MATERIAL FOR THIS EXERCISE ▸
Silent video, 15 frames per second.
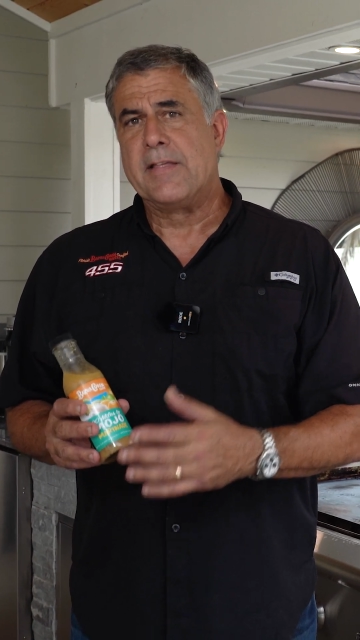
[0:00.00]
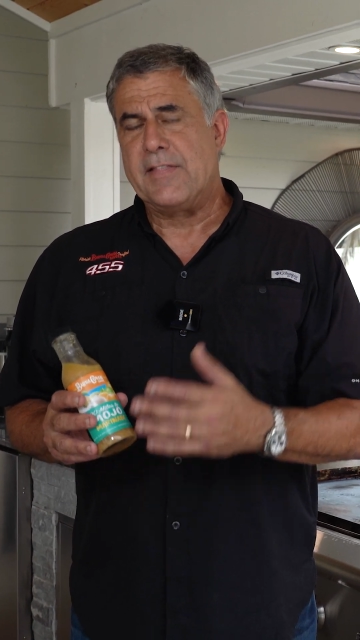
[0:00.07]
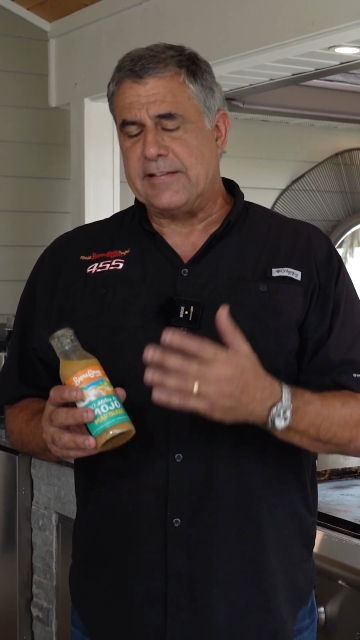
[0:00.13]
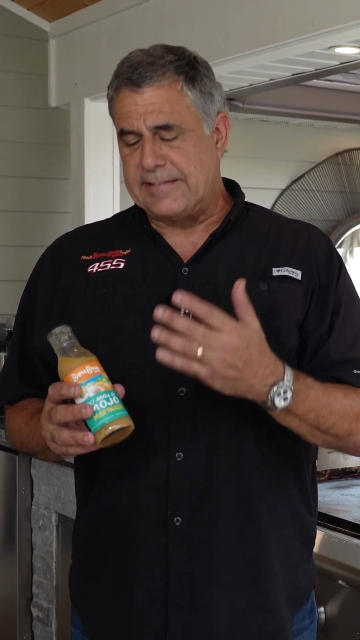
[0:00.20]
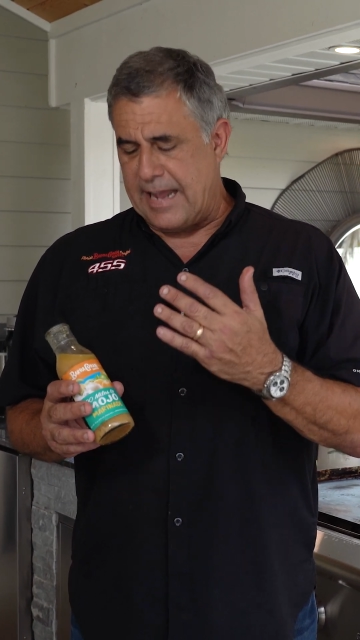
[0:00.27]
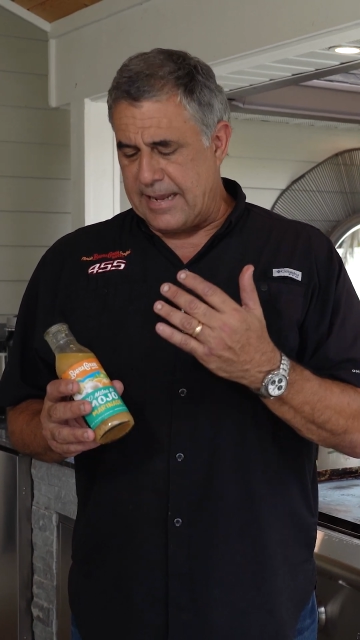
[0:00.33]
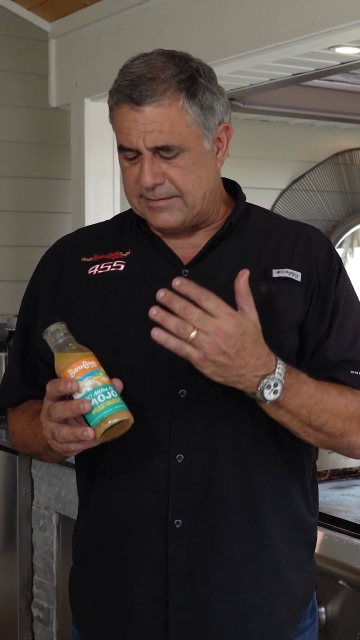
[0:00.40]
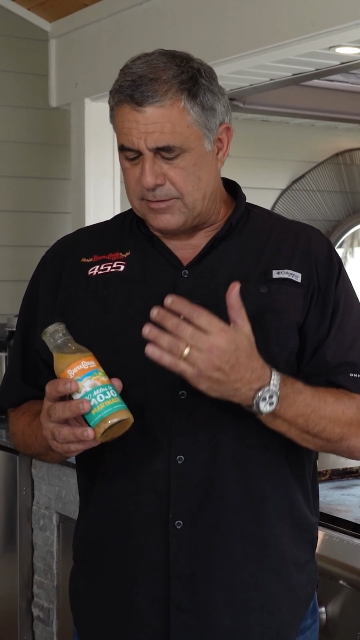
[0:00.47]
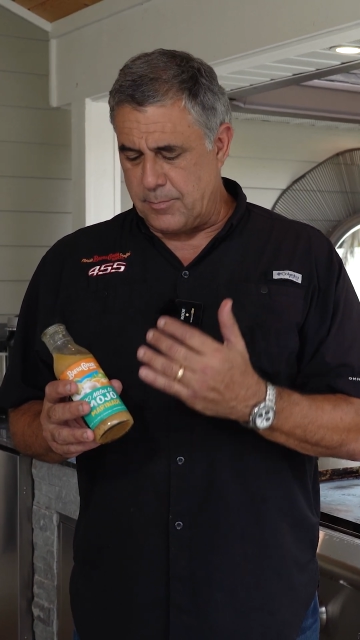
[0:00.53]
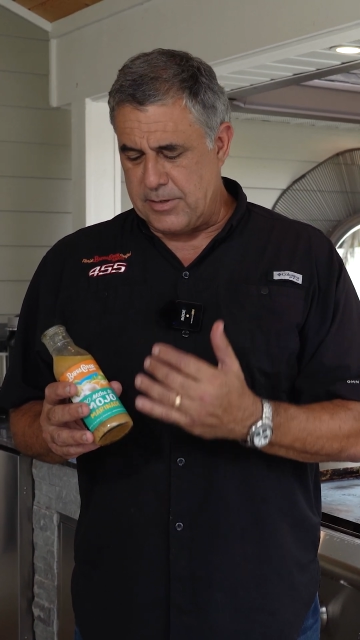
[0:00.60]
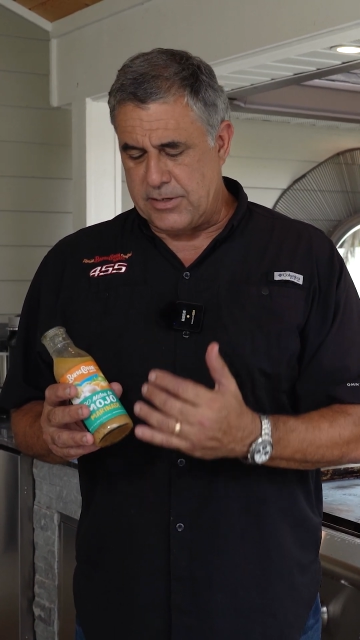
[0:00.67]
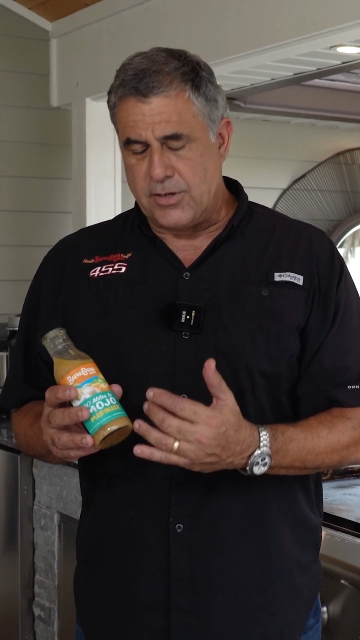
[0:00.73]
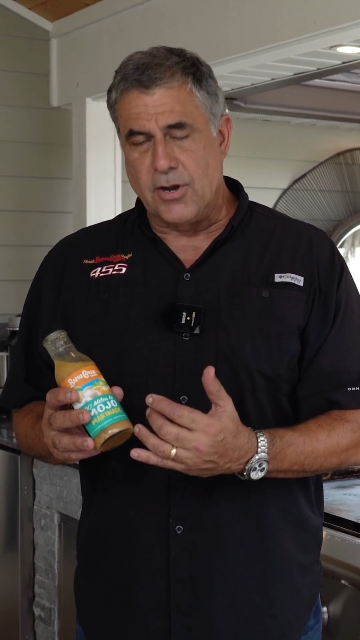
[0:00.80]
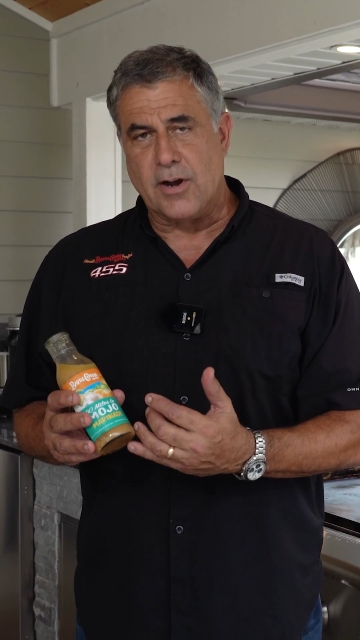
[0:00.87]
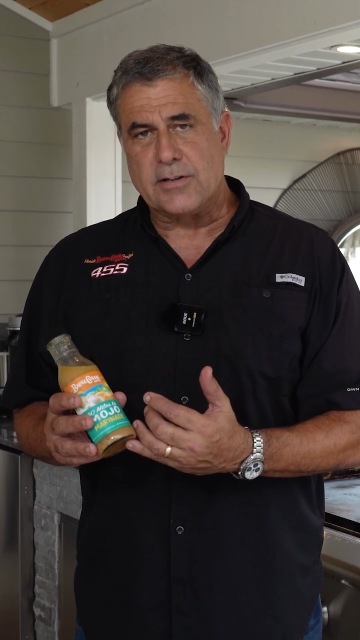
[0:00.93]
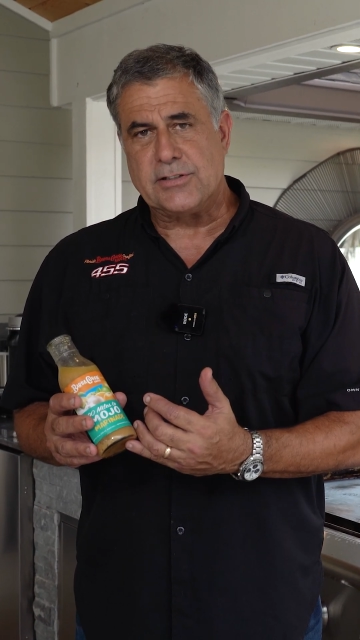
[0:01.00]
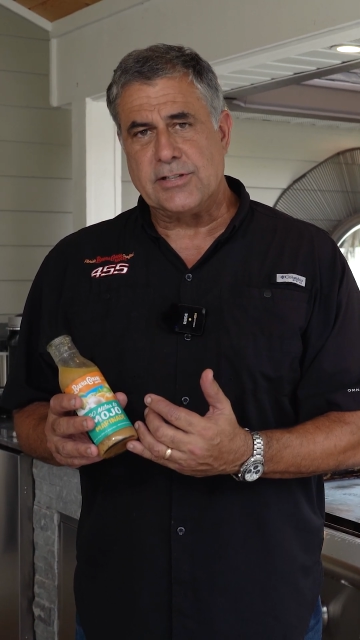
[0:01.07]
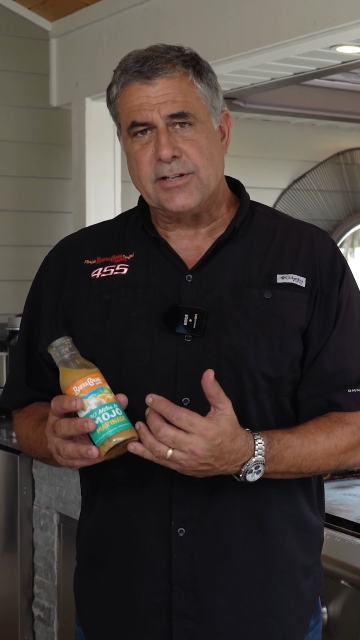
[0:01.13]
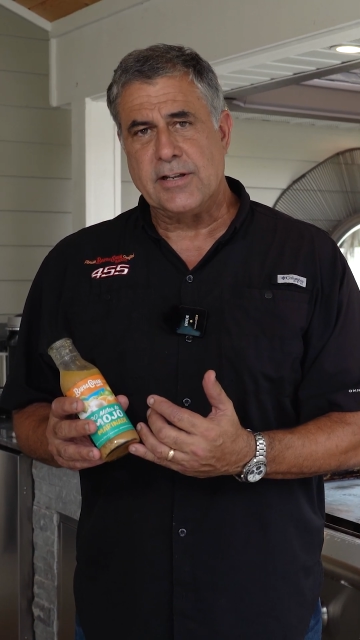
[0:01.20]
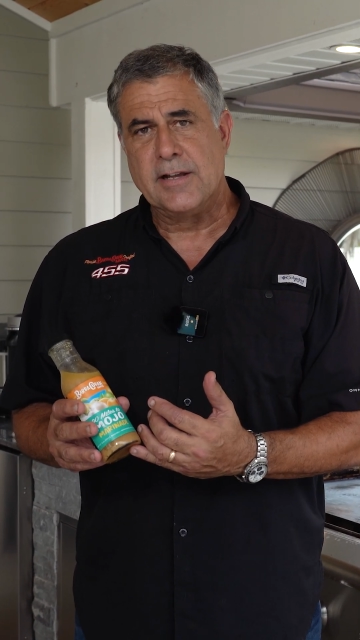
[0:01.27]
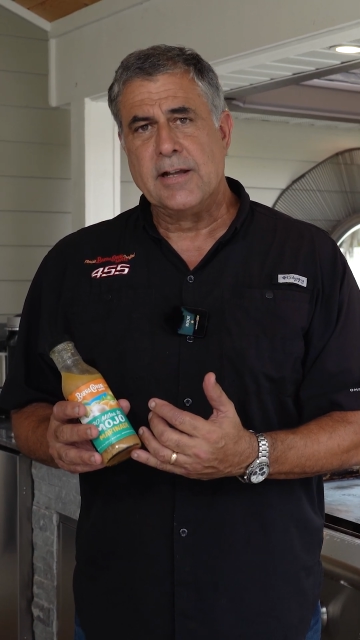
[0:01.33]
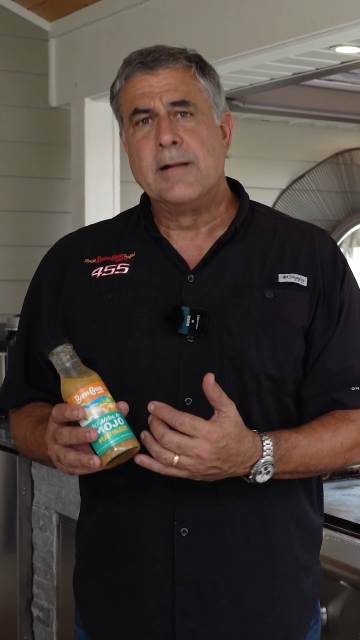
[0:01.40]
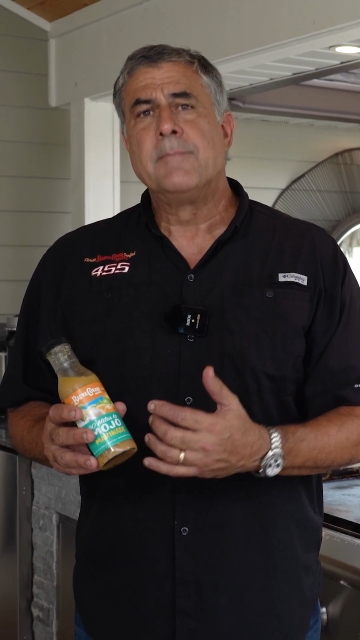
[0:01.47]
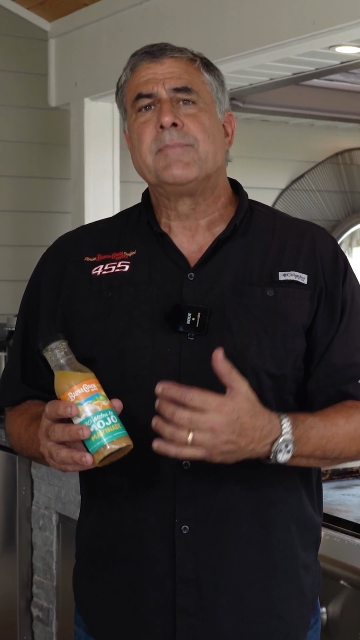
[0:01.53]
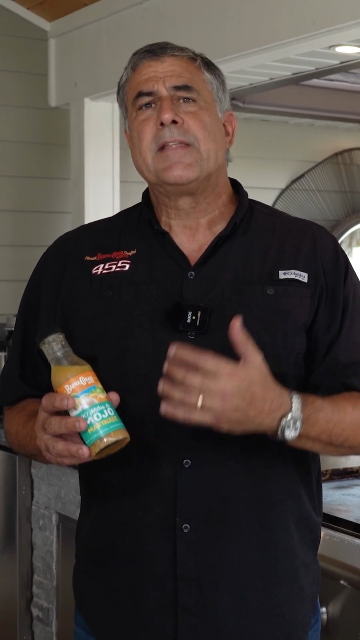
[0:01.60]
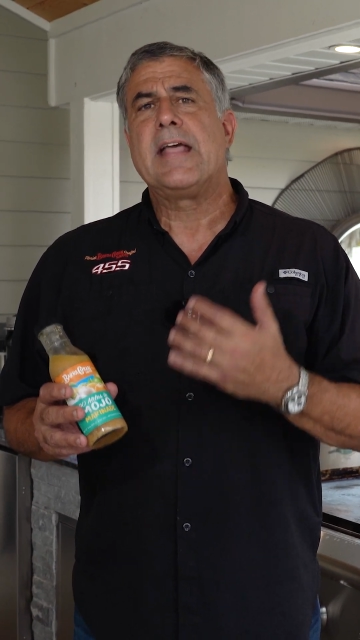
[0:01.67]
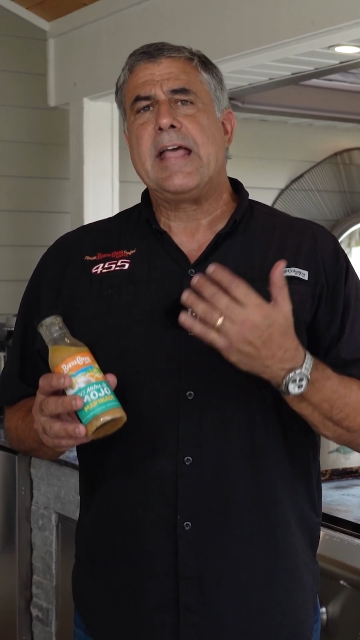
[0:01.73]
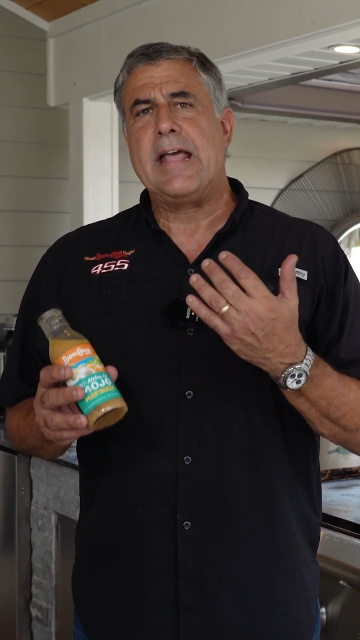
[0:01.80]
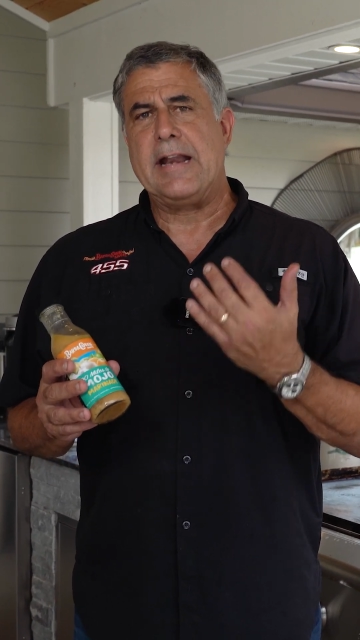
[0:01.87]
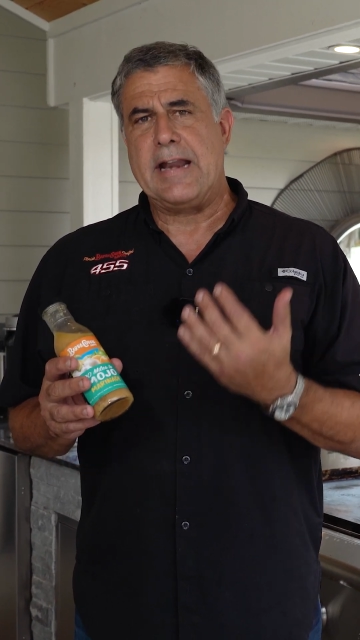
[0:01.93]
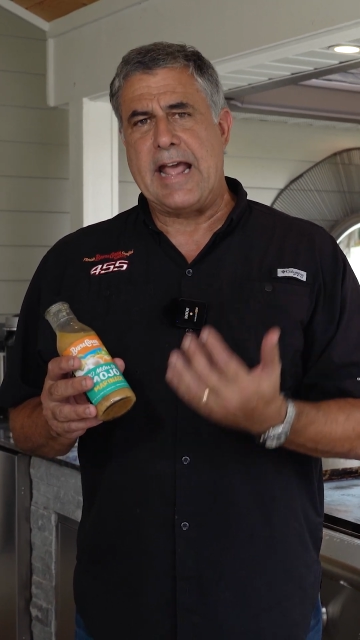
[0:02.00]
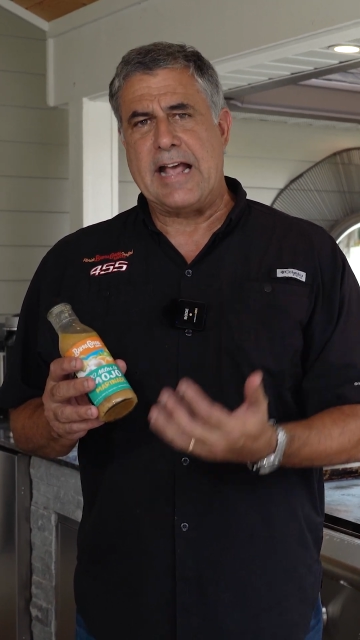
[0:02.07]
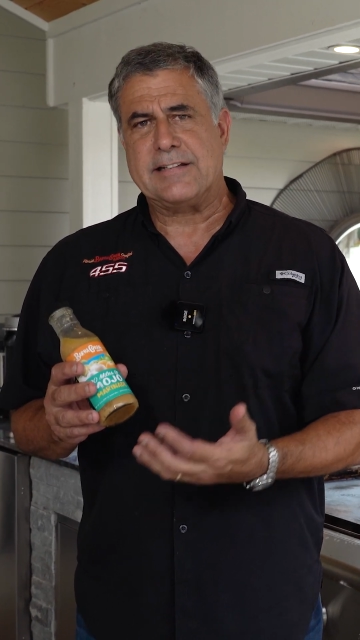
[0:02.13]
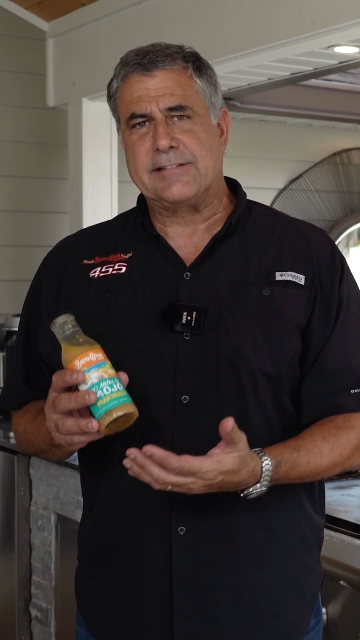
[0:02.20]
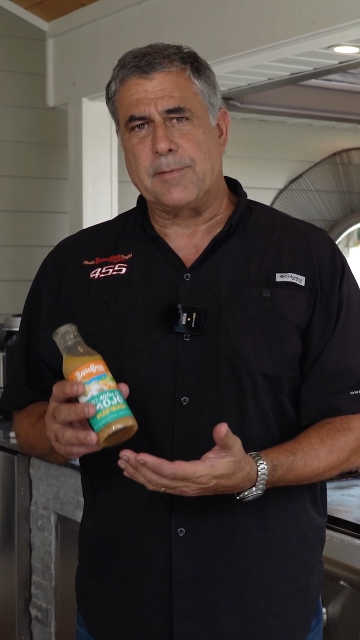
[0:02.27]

This has to be cooked, it has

BRIEF ▸
Leave out the pictures and print every line of the data exactly.

WRITTEN SOLUTION ▸
Silent video, 15 frames per second.
[0:00.00]
[0:00.07]
[0:00.13]
[0:00.20]
[0:00.27]
[0:00.33]
[0:00.40]
[0:00.47]
[0:00.53]
[0:00.60]
[0:00.67]
[0:00.73]
[0:00.80]
[0:00.87]
[0:00.93]
[0:01.00]
[0:01.07]
[0:01.13]
[0:01.20]
[0:01.27]
[0:01.33]
[0:01.40]
[0:01.47]
[0:01.53]
[0:01.60]
[0:01.67]
[0:01.73]
[0:01.80]
[0:01.87]
[0:01.93]
[0:02.00]
[0:02.07]
[0:02.13]
[0:02.20]
[0:02.27]

This has to be cooked, it has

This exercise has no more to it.